6. Impact & Business Value

This New York City Taxi Trips Analysis project provides substantial business value to the NYC Taxi & Limousine Commission, directly addressing their need for data-driven operational insights:

  • Optimized Driver Deployment: By clearly identifying the busiest days of the week and peak times of the day, the commission can strategically deploy drivers, ensuring adequate taxi availability during high-demand periods and reducing idle time during off-peak hours.
  • Enhanced Revenue Forecasting: The analysis of total revenue by payment type and monthly revenue trends allows for more accurate financial projections and informs strategies to maximize revenue collection.
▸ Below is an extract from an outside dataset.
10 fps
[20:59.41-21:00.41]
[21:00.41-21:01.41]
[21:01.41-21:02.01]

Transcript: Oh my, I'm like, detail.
  • Improved Logistics and Routing: Knowledge of the most popular pickup and drop-off boroughs helps dispatchers understand traffic flow patterns, potentially optimizing routing strategies and minimizing deadhead miles for drivers.
  • Data-Driven Decision Making: The interactive dashboard empowers the Lead Dispatcher and other operational managers to quickly access historical data and answer critical planning questions without relying on manual analysis, fostering a more efficient and responsive dispatch system. The initial role-playing helped ensure the dashboard directly addressed the "client's" core needs.
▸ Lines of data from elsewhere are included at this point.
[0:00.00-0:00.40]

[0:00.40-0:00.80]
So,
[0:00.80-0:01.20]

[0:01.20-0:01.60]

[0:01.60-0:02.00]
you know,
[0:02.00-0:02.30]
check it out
  • Quality Data Foundation: The extensive data cleaning and transformation process ensures that all insights are built upon reliable and accurate data, instilling confidence in the derived conclusions and subsequent operational adjustments.
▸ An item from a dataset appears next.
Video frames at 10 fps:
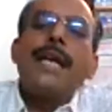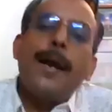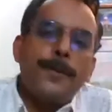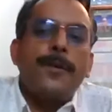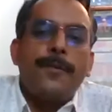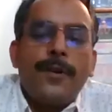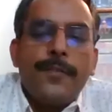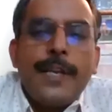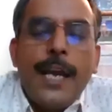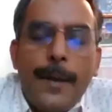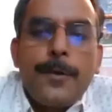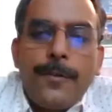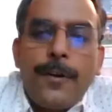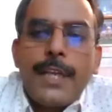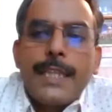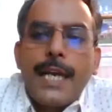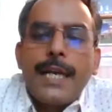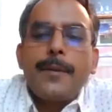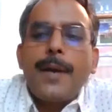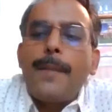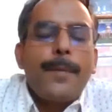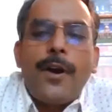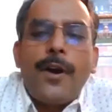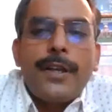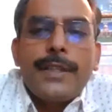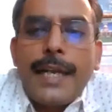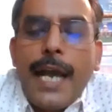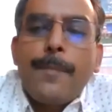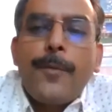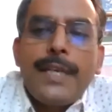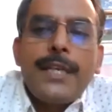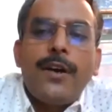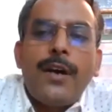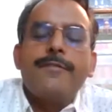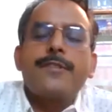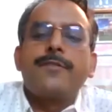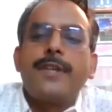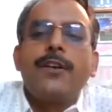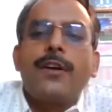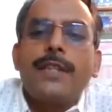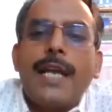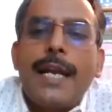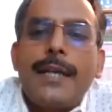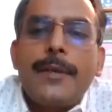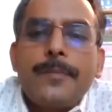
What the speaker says: to evolve. We have to evolve on that. I'm not on that. I was only on that.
  • Demonstrated Big Data Handling: Successfully handling and deriving insights from a **28-million-row dataset** during an internship with Quantum Analytics showcases practical skills in managing large data volumes, a crucial capability in modern data analytics roles.
  • Customer Service Potential: While not directly shown, understanding busiest times and locations can indirectly contribute to better customer service by ensuring faster pickups and more efficient trips during high-demand periods.
  • Strategic Planning: The ability to analyze data year-over-year and month-over-month provides valuable context for long-term strategic planning, identifying growth opportunities, and anticipating future challenges.

7. Conclusion

This NYC Taxi Project successfully transformed a massive, raw dataset into a powerful analytical tool. As an intern at Quantum Analytics, navigating the challenges of a 28-million-row dataset significantly enhanced my skills in robust data wrangling, performance optimization for large datasets, and advanced Power BI development. The immersive role-playing aspect of this project was not only enjoyable but also instrumental in shaping a highly relevant and impactful solution. By meticulously cleaning the data and developing an intuitive Power BI dashboard, I was able to meet Marie Jones's specific requirements, providing crucial insights into trip volumes, revenue trends, and operational patterns. The dashboard empowers the NYC Taxi & Limousine Commission with the ability to make data-driven decisions for weekly planning and logistics, ultimately leading to more efficient driver deployment, optimized service delivery, and improved profitability for NYC Green Taxis. This project underscores the significant impact that robust data analysis and visualization can have on real-world operational challenges.